Design Unter Verwendung eines Querschnittsdesigns führten wir eine Sequenzierung der nächsten Generation mit Schrotflinte an Stuhlproben durch, um die Zusammensetzung und Diversität des Darmmikrobioms bei beiden Patienten mit SARS-CoV-2-PCR-bestätigten Infektionen zu bewerten, die sich im März bei Ventura Clinical Trials zur Behandlung vorgestellt hatten 2020 bis Oktober 2021 und SARS-CoV-2 PCR-negative exponierte Kontrollen. Die Patienten wurden basierend auf den Kriterien des National Institute of Health als asymptomatisch oder mit leichten, mittelschweren oder schweren Symptomen klassifiziert. Exponierte Kontrollen waren Personen mit längerem oder wiederholtem engem Kontakt mit Patienten mit einer SARS-CoV-2-Infektion oder ihren Proben, z. B. Haushaltsmitglieder von Patienten oder medizinisches Personal an vorderster Front. Die Diversität und Zusammensetzung des Mikrobioms wurden zwischen Patienten und exponierten Kontrollen auf allen taxonomischen Ebenen verglichen.

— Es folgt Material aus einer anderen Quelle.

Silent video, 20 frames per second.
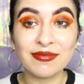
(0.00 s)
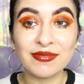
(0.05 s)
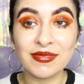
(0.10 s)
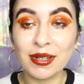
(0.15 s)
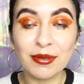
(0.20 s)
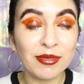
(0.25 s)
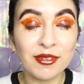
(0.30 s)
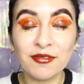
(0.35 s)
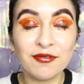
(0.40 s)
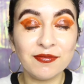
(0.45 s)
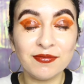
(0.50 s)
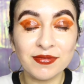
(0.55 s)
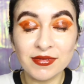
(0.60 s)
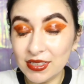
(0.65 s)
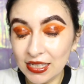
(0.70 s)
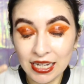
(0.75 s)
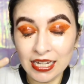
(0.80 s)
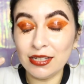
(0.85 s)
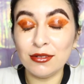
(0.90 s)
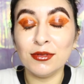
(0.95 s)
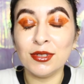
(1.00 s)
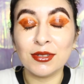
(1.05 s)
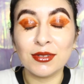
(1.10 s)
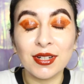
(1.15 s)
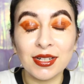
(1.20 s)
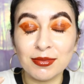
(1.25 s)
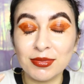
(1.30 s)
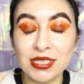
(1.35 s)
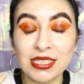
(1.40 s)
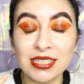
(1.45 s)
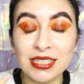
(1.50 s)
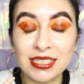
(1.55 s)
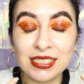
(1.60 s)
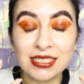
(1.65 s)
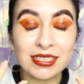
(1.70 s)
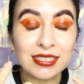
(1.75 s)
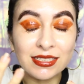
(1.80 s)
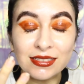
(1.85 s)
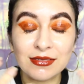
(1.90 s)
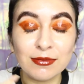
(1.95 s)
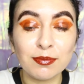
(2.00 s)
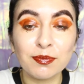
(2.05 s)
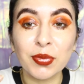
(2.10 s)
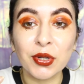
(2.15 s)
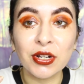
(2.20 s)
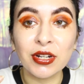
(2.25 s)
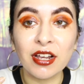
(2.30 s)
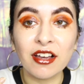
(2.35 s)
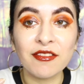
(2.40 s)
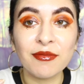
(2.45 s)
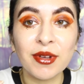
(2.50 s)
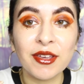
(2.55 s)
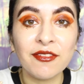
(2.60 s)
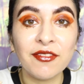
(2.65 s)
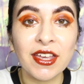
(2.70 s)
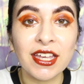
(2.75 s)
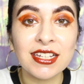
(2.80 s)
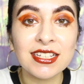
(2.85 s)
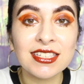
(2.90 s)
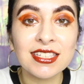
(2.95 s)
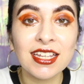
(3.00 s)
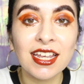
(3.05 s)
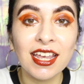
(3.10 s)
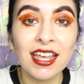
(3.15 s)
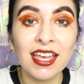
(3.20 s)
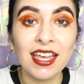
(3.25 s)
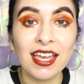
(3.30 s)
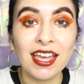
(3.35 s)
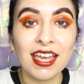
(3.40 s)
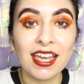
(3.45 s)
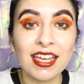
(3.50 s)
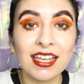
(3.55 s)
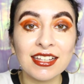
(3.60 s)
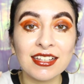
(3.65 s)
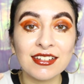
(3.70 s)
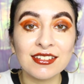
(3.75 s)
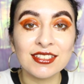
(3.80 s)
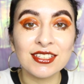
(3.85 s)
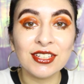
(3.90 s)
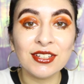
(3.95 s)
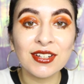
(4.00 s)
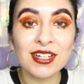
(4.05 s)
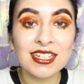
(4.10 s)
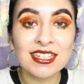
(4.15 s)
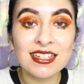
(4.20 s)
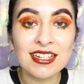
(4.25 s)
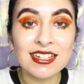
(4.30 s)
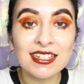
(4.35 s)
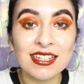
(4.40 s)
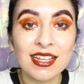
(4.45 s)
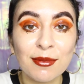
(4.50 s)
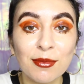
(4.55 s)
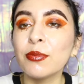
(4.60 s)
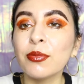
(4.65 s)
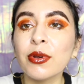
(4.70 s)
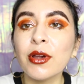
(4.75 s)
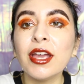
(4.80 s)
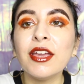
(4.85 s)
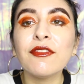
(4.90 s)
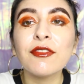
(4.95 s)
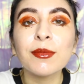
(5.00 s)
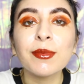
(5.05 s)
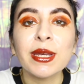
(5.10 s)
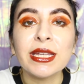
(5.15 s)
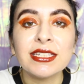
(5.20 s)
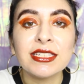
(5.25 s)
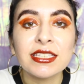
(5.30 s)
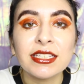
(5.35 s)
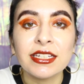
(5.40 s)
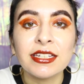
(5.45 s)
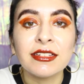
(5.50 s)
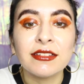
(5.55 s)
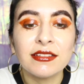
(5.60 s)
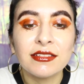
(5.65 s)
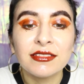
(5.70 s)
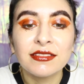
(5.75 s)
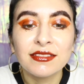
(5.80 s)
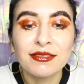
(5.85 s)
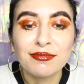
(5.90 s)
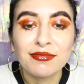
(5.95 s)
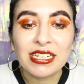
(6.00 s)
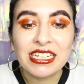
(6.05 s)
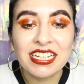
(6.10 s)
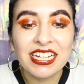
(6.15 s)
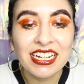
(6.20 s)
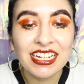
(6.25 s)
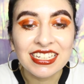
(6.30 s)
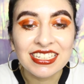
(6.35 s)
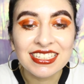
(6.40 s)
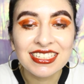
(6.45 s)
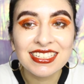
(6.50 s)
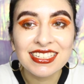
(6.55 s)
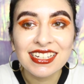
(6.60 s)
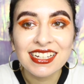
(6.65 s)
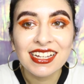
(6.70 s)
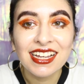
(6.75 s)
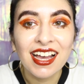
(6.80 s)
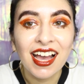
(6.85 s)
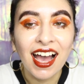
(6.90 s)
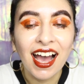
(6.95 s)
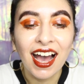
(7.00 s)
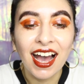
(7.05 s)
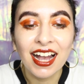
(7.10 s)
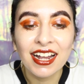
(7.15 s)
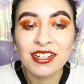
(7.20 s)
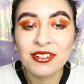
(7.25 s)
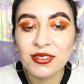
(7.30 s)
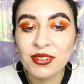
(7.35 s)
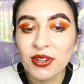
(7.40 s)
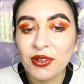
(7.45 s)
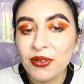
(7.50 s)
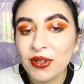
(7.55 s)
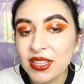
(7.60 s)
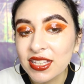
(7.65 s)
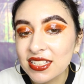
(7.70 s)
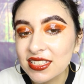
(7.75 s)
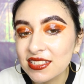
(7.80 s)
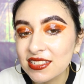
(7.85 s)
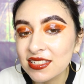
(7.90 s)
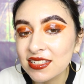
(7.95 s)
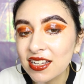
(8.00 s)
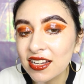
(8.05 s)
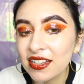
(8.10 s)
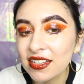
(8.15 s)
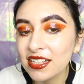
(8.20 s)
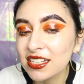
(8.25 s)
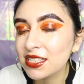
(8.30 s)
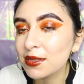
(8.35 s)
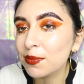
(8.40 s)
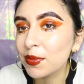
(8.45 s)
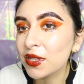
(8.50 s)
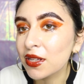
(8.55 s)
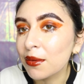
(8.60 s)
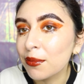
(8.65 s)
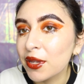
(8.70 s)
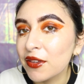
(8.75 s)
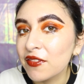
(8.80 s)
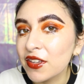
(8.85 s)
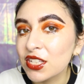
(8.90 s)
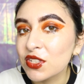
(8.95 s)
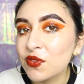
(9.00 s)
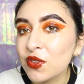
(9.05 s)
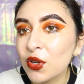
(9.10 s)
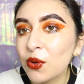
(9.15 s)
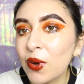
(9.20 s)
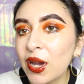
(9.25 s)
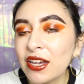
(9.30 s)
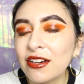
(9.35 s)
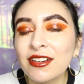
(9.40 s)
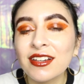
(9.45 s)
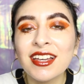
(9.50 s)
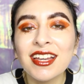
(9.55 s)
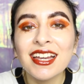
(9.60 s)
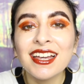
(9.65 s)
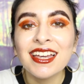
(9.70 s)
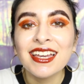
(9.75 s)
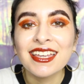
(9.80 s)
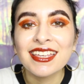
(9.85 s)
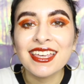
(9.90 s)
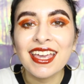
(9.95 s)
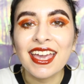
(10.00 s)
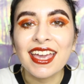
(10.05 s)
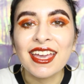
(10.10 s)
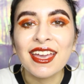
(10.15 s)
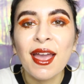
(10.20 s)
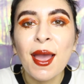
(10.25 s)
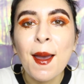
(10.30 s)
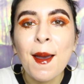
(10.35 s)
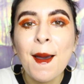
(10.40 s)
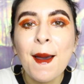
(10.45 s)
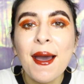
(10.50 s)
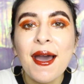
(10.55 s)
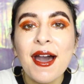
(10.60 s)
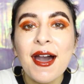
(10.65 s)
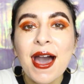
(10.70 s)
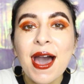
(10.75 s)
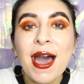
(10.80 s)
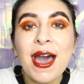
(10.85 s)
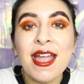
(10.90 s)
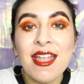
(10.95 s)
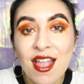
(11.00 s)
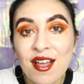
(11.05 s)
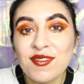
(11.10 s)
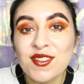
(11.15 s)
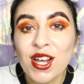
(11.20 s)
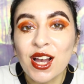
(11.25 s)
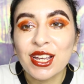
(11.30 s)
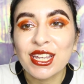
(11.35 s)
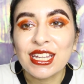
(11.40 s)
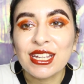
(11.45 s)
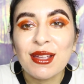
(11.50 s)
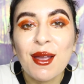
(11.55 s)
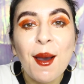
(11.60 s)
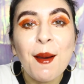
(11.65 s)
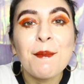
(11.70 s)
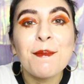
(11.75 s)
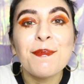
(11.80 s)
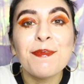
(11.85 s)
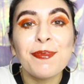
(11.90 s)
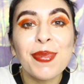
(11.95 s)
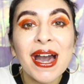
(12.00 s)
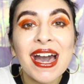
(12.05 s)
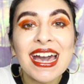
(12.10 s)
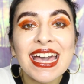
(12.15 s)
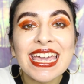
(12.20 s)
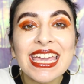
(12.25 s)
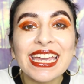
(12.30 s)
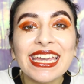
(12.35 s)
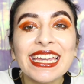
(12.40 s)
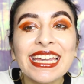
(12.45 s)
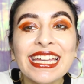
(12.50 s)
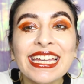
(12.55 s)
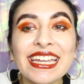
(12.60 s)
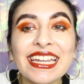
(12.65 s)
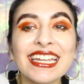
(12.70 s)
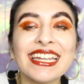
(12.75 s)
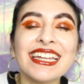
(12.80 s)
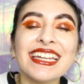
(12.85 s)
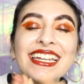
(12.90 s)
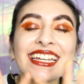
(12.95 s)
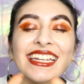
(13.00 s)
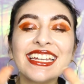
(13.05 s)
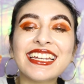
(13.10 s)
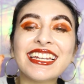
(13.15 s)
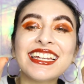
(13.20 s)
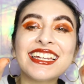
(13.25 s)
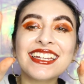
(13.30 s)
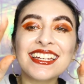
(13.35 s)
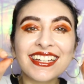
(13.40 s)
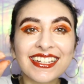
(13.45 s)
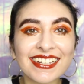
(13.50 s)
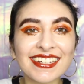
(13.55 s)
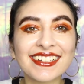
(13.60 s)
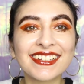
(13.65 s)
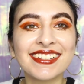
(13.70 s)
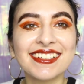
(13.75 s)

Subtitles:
I'm just gonna burn off my face, and I'll see you guys next time. Pray for my skin, because I don't know what this has done. It's been on my face for a while. Okay, enough talking. Bye!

Ergebnisse Verglichen mit Kontrollen (n=20) hatten schwer symptomatische SARS-CoV-2-infizierte Patienten (n=28) eine signifikant geringere Bakterienvielfalt (Shannon-Index, p=0,0499; Simpson-Index, p=0,0581) und insgesamt positive Patienten hatten geringere relative Häufigkeiten von Bifidobacterium (p < 0,0001), Faecalibacterium (p = 0,0077) und Roseburium (p = 0,0327), während sie erhöhte Bacteroides (p = 0,0075) aufwiesen. Interessanterweise gab es einen umgekehrten Zusammenhang zwischen der Schwere der Erkrankung und der Häufigkeit derselben Bakterien.
Schlussfolgerung Wir gehen davon aus, dass eine geringe Bakterienvielfalt und die Verarmung von Bifidobacterium-Gattungen entweder vor oder nach der Infektion zu einer reduzierten Proimmunfunktion führten, wodurch eine SARS-CoV-2-Infektion symptomatisch werden konnte. Dieses besondere Dysbiosemuster kann ein Anfälligkeitsmarker für die symptomatische Schwere einer SARS-CoV-2-Infektion sein und kann für eine Intervention vor der Infektion, während der Infektion oder nach der Infektion zugänglich sein.
Studienregistrierungsnummer NCT04031469 (PCR−) und 04359836 (PCR+).